In this graph, the hyperplane is the straight line that separates Class A from Class B.

2. Marginal Plane:

The marginal plane refers to the planes parallel to the hyperplane that are at a certain distance from it. These planes help define the margin. The data points closest to these marginal planes are called support vectors.

Example Graph:

        |        +
     |        |
     |        |
     |        |
     |        |
     |        |
     |        |
     |        |
     |       /|   
     |     /  |
     |   /    |
     | /      |   
     +-------+ (Hyperplane)
     |       |
     |       |
Class A    Class B

                      
In this graph, the dashed lines represent the marginal planes parallel to the hyperplane. The data points near these planes (the '+' symbols) are support vectors.

3. Soft Margin:

Soft margin allows for some misclassification in the training data to find a more flexible decision boundary. It introduces a margin of error, allowing some data points to cross the margin boundary or even the hyperplane. This is especially useful when dealing with noisy or overlapping data.

Example Graph:

      |        +
     |      / |
     |    /   |
     |  /     |
     |/       |   
     +-------+ (Hyperplane with Soft Margin)
     |       |
     |       |
     |       |
     |       |
     |       |
     |       |
Class A    Class B

  In this graph, you can see that a few data points from Class A cross the margin boundary but are still correctly classified.

4. Hard Margin:

Hard margin SVM does not allow any misclassification in the training data. It requires a clear separation between the classes, and the margin is maximized with no data points inside or crossing it. Hard margin SVMs are sensitive to outliers and noise.

Example Graph: 
                      
         |        +
     |        |
     |        |
     |        |
     |        |
     |        |
     |        |
     |        |
     |        |   
     |        |
     |        |
     |        |
     +-------+ (Hyperplane with Hard Margin)
     |       |
Class A    Class B

  In this graph, there are no data points inside or crossing the margin boundary, representing a hard margin SVM.   

                      
Q6. SVM Implementation through Iris dataset.

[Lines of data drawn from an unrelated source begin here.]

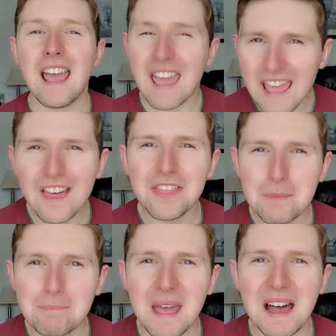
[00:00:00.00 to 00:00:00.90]
and
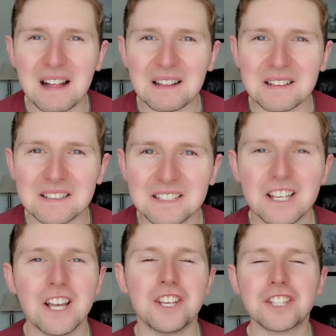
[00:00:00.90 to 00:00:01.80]
the bell
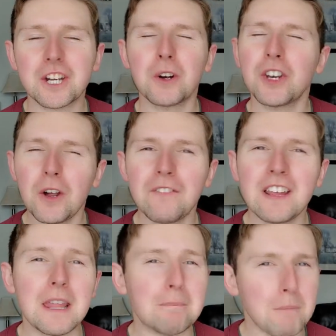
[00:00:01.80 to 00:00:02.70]
so you are
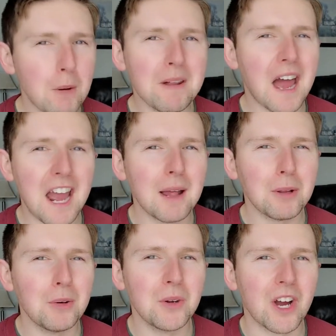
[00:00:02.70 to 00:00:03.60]
notified the moment I
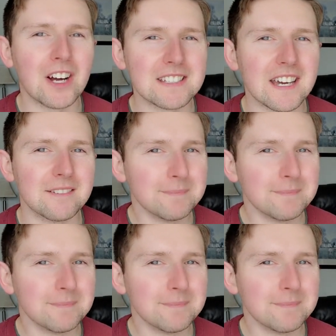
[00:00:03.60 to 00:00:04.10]
upload new content,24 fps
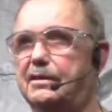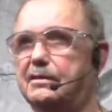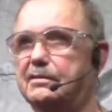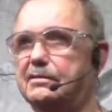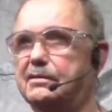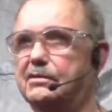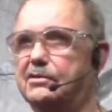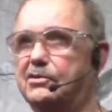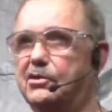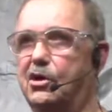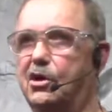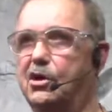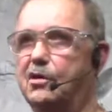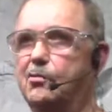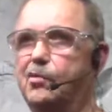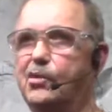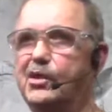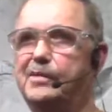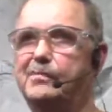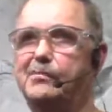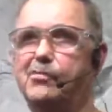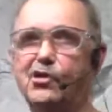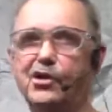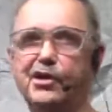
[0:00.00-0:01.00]
So you'll all
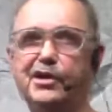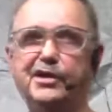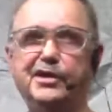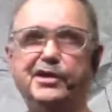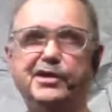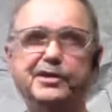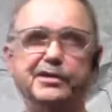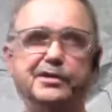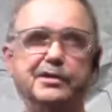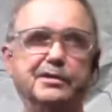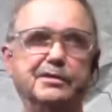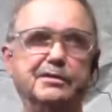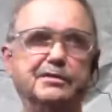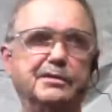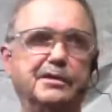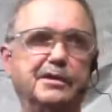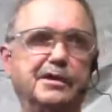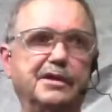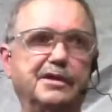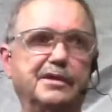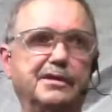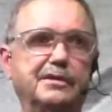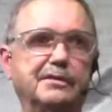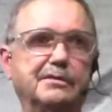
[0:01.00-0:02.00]
be bringing in
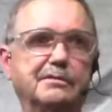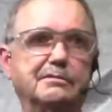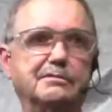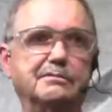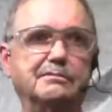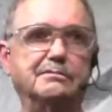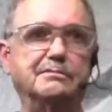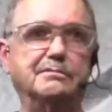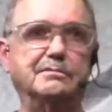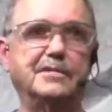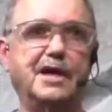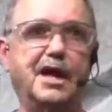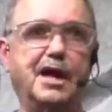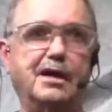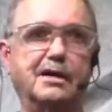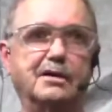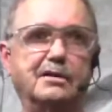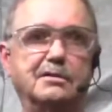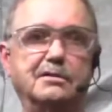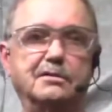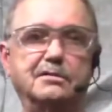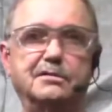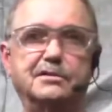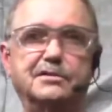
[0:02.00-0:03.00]
a
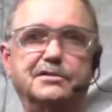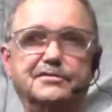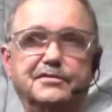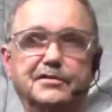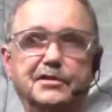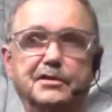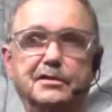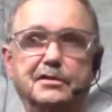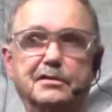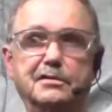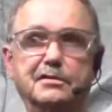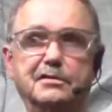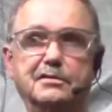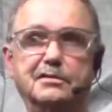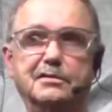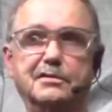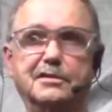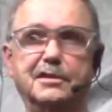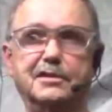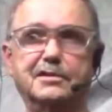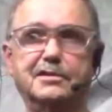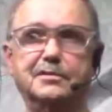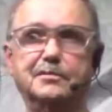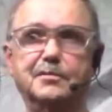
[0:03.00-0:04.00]
hollow sphere
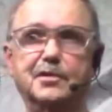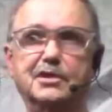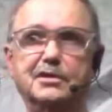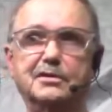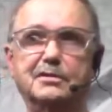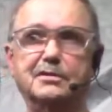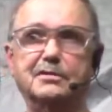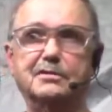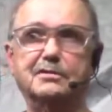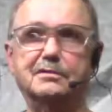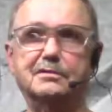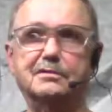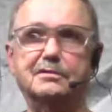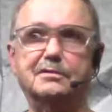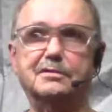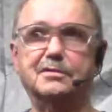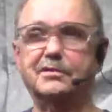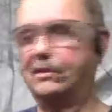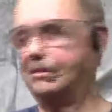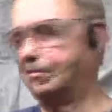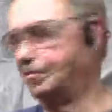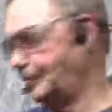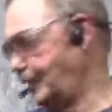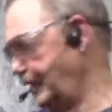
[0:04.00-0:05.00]
next month?
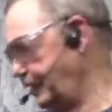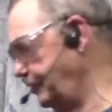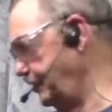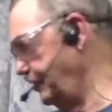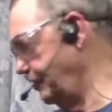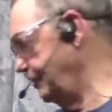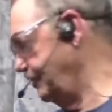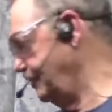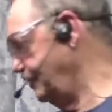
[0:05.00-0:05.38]
Maybe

Bonus task: Implement a linear SVM classifier from scratch using Python and compare its
performance with the scikit-learn implementation.
~ Load the iris dataset from the scikit-learn library and split it into a training set and a testing setl
~ Train a linear SVM classifier on the training set and predict the labels for the testing setl
~ Compute the accuracy of the model on the testing setl
~ Plot the decision boundaries of the trained model using two of the featuresl
~ Try different values of the regularisation parameter C and see how it affects the performance of
the model.




import numpy as np
import matplotlib.pyplot as plt
from sklearn import datasets
from sklearn.model_selection import train_test_split
from sklearn.svm import SVC
from sklearn.metrics import accuracy_score

# Load the Iris dataset
iris = datasets.load_iris()
X = iris.data[:, :2]  # Using only the first two features for simplicity
y = iris.target

# Split the dataset into a training set and a testing set
X_train, X_test, y_train, y_test = train_test_split(X, y, test_size=0.2, random_state=42)

# Create a linear SVM classifier
svm_classifier = SVC(kernel='linear', C=1.0)

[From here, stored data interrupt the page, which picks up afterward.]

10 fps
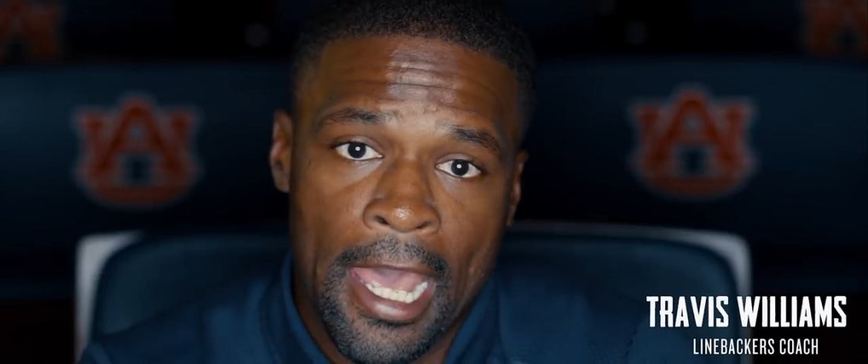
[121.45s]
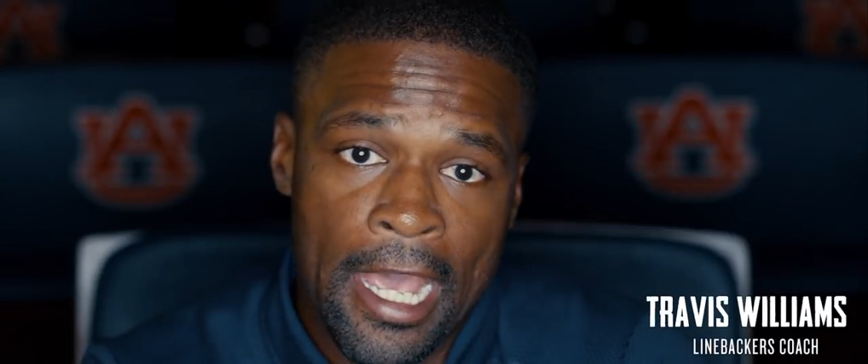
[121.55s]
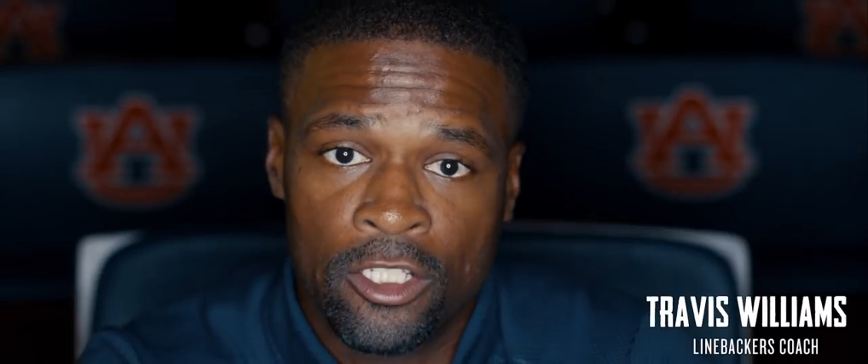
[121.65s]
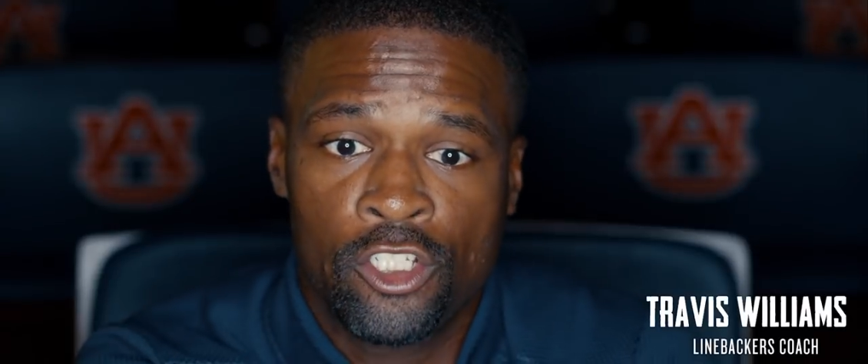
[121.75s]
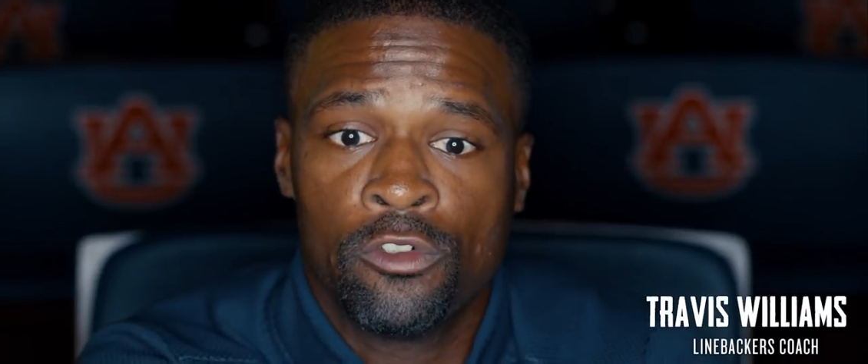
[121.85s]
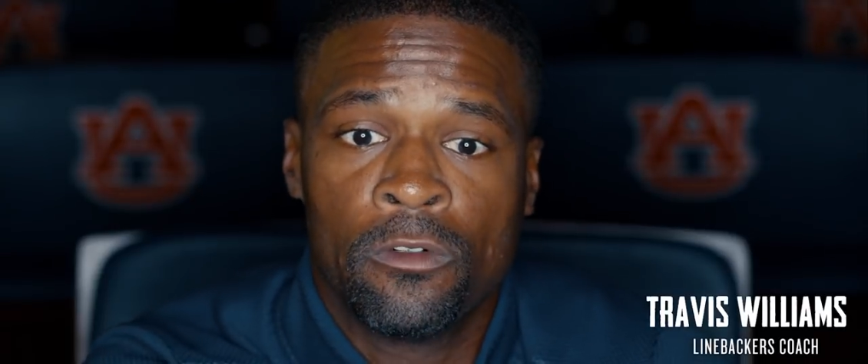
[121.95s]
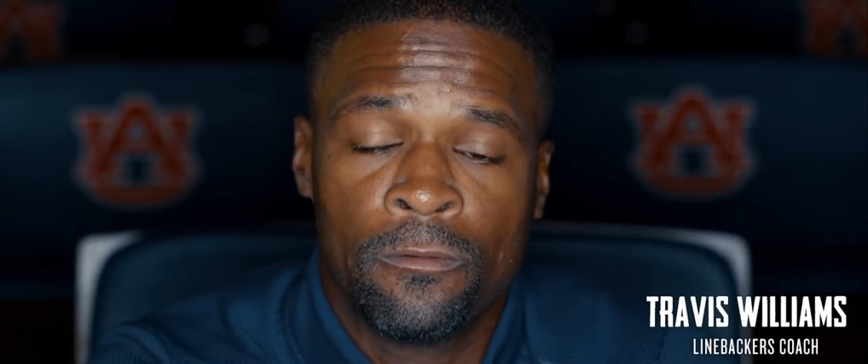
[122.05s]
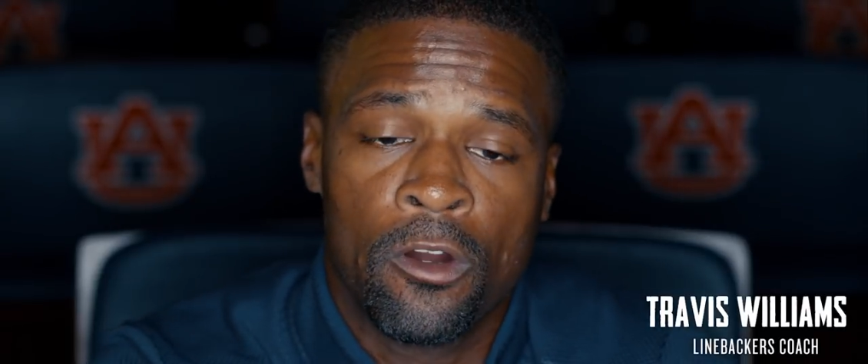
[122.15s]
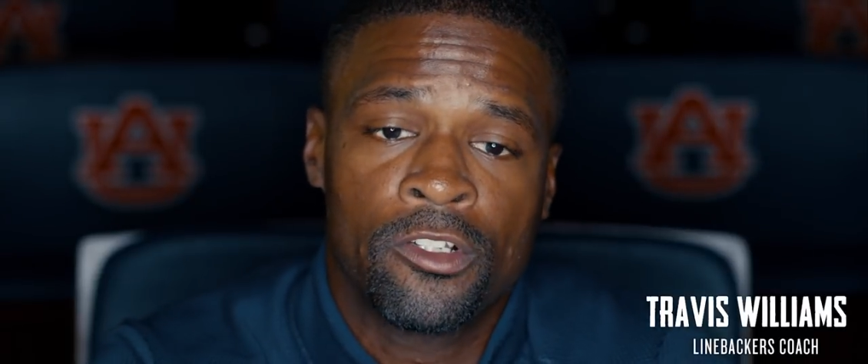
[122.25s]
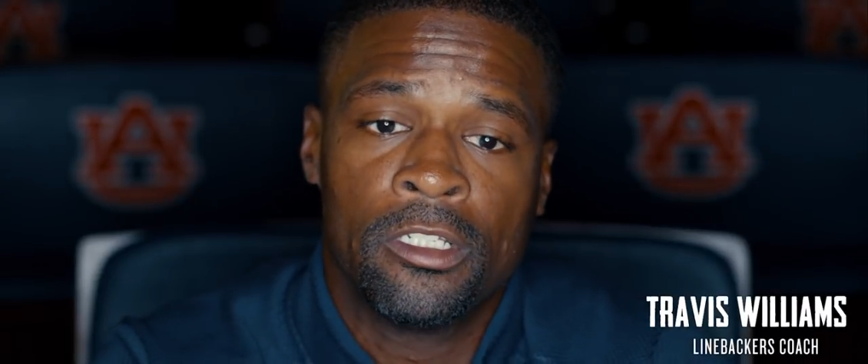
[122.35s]
at this
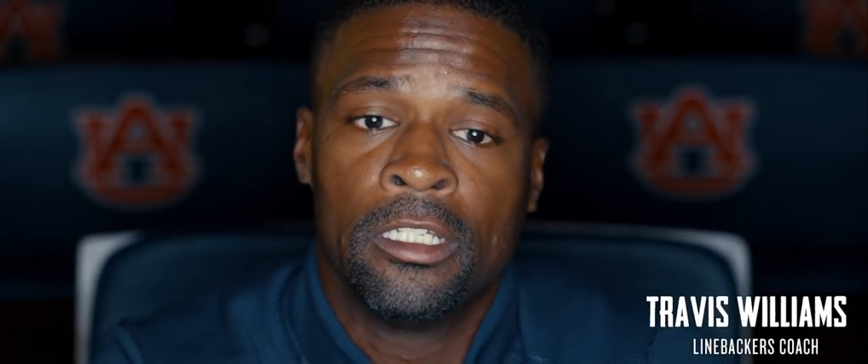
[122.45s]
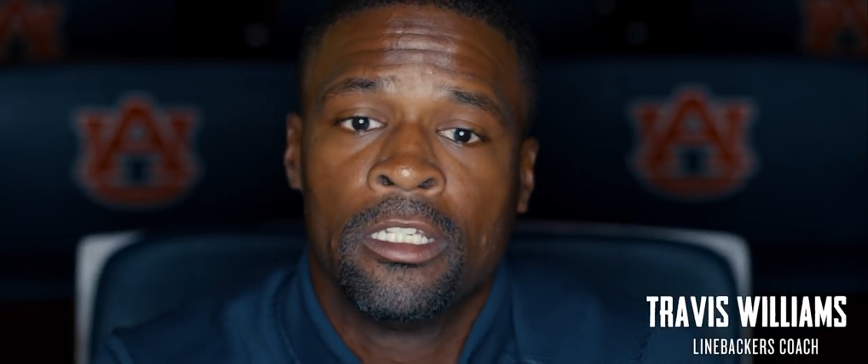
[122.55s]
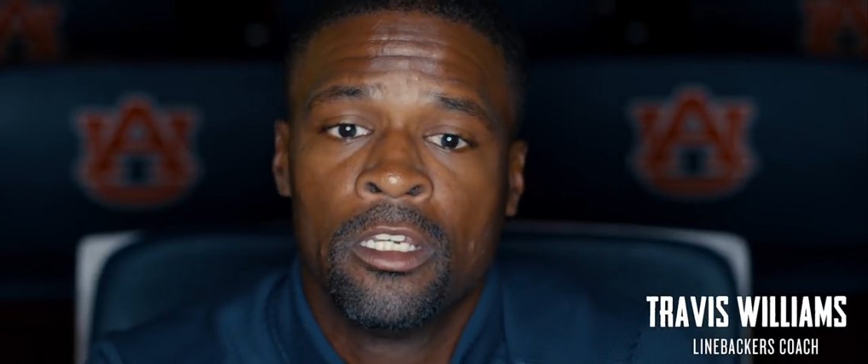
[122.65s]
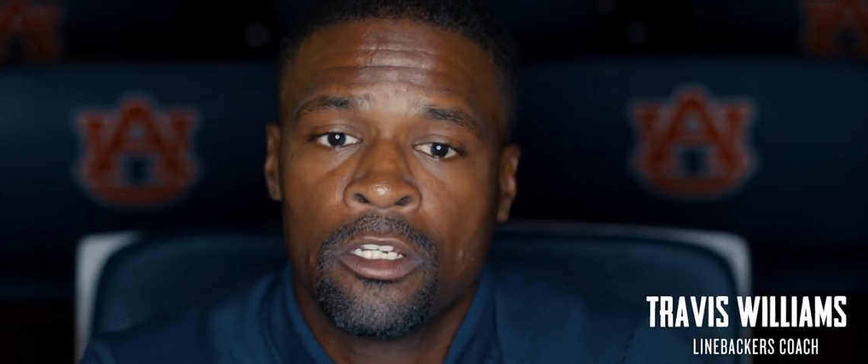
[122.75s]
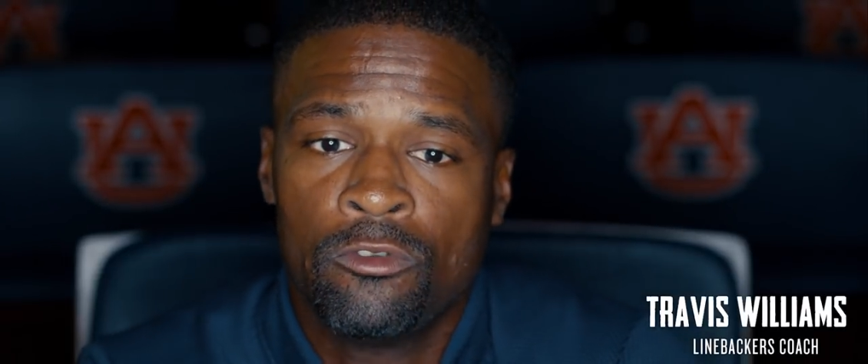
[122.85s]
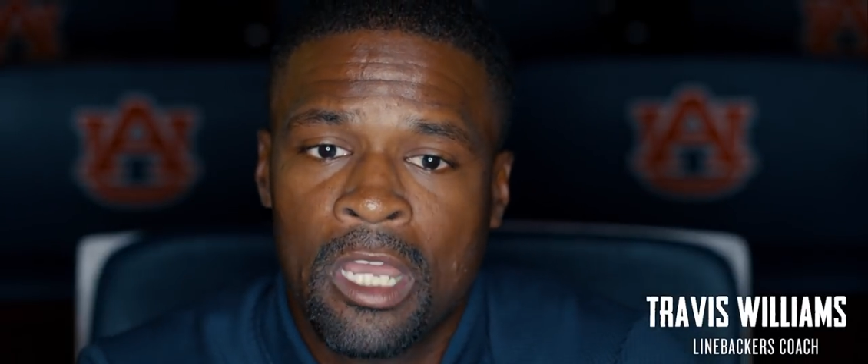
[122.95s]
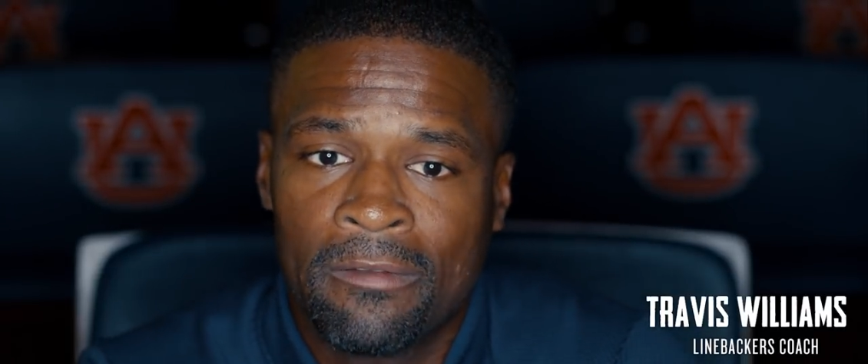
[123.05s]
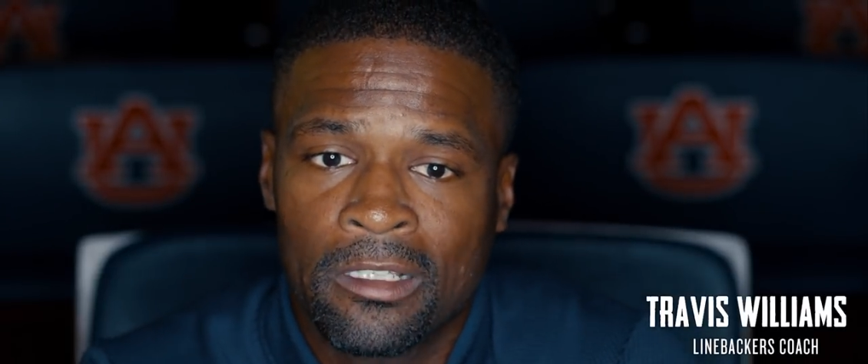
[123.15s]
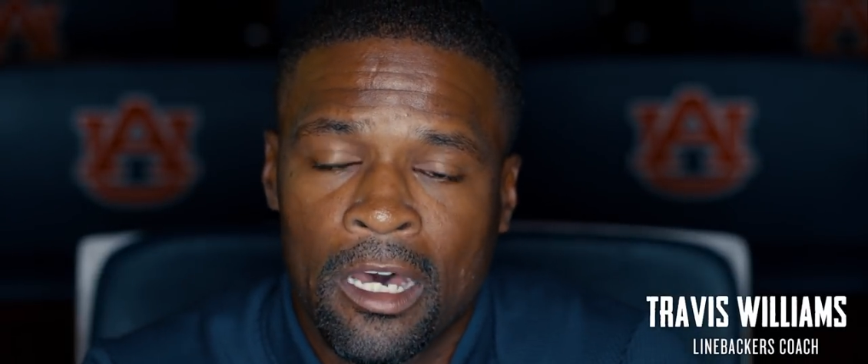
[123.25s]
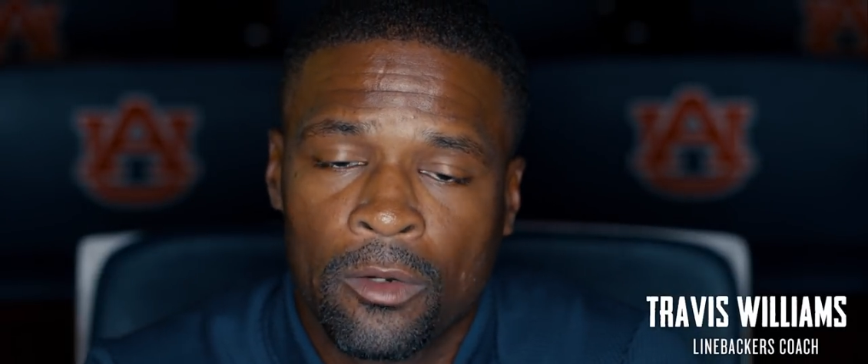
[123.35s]
university, you
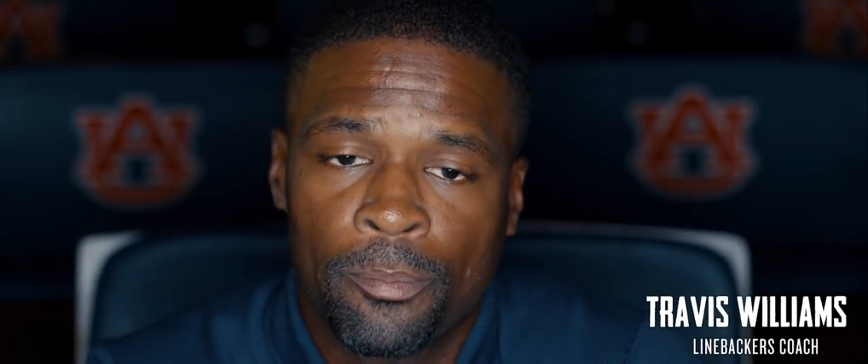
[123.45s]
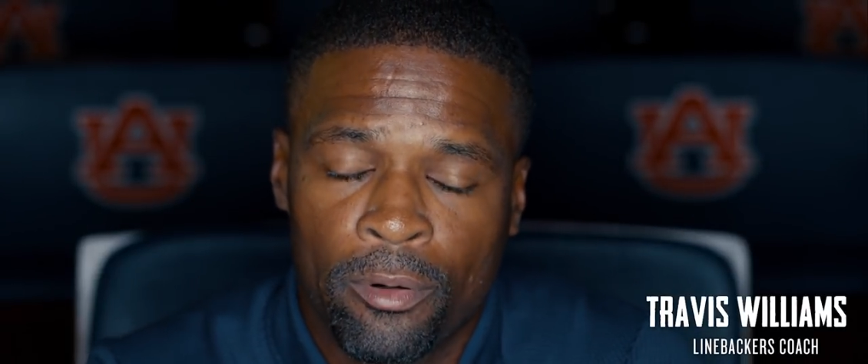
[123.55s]
have a lot of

# Train the classifier on the training data
svm_classifier.fit(X_train, y_train)

# Predict the labels for the testing data
y_pred = svm_classifier.predict(X_test)

# Compute the accuracy of the model
accuracy = accuracy_score(y_test, y_pred)
print(f"Accuracy of scikit-learn SVM: {accuracy * 100:.2f}%")

# Plot the decision boundaries
def plot_decision_boundary(X, y, classifier, ax):
    h = 0.02  # step size in the mesh
    x_min, x_max = X[:, 0].min() - 1, X[:, 0].max() + 1
    y_min, y_max = X[:, 1].min() - 1, X[:, 1].max() + 1
    xx, yy = np.meshgrid(np.arange(x_min, x_max, h), np.arange(y_min, y_max, h))
    Z = classifier.predict(np.c_[xx.ravel(), yy.ravel()])
    Z = Z.reshape(xx.shape)
    ax.contourf(xx, yy, Z, cmap=plt.cm.coolwarm, alpha=0.8)
    ax.scatter(X[:, 0], X[:, 1], c=y, cmap=plt.cm.coolwarm, edgecolor='k')
    ax.set_xlim(xx.min(), xx.max())
    ax.set_ylim(yy.min(), yy.max())
    ax.set_xticks(())
    ax.set_yticks(())

# Create subplots
fig, axes = plt.subplots(1, 2, figsize=(12, 5))

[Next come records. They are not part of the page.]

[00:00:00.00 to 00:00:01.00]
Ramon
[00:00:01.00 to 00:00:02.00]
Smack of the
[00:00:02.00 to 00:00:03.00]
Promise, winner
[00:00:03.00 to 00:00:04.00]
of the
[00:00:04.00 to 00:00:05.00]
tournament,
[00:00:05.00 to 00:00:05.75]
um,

# Plot decision boundaries for the SVM classifier
for i, C in enumerate([1, 100]):
    svc = SVC(kernel='linear', C=C)
    svc.fit(X_train, y_train)
    plot_decision_boundary(X_train, y_train, svc, axes[i])
    axes[i].set_title(f"SVM (C = {C})")

plt.show()


Now, let's implement a simple linear SVM from scratch and compare its performance:

                      
import numpy as np
from sklearn import datasets
from sklearn.model_selection import train_test_split
from sklearn.metrics import accuracy_score

# Load the Iris dataset
iris = datasets.load_iris()
X = iris.data[:, :2]  # Using only the first two features for simplicity
y = iris.target

# Split the dataset into a training set and a testing set
X_train, X_test, y_train, y_test = train_test_split(X, y, test_size=0.2, random_state=42)

# Implement a simple linear SVM from scratch
class LinearSVM:
    def __init__(self, learning_rate=0.01, num_epochs=1000, C=1.0):
        self.learning_rate = learning_rate
        self.num_epochs = num_epochs
        self.C = C

    def fit(self, X, y):
        n_samples, n_features = X.shape
        self.w = np.zeros(n_features)
        self.b = 0

        for epoch in range(self.num_epochs):
            for i in range(n_samples):
                if y[i] * (np.dot(X[i], self.w) - self.b) >= 1:
                    self.w -= self.learning_rate * (2 * self.C * self.w)
                else:
                    self.w -= self.learning_rate * (2 * self.C * self.w - np.dot(X[i], y[i]))
                    self.b -= self.learning_rate * y[i]

    def predict(self, X):
        return np.sign(np.dot(X, self.w) - self.b)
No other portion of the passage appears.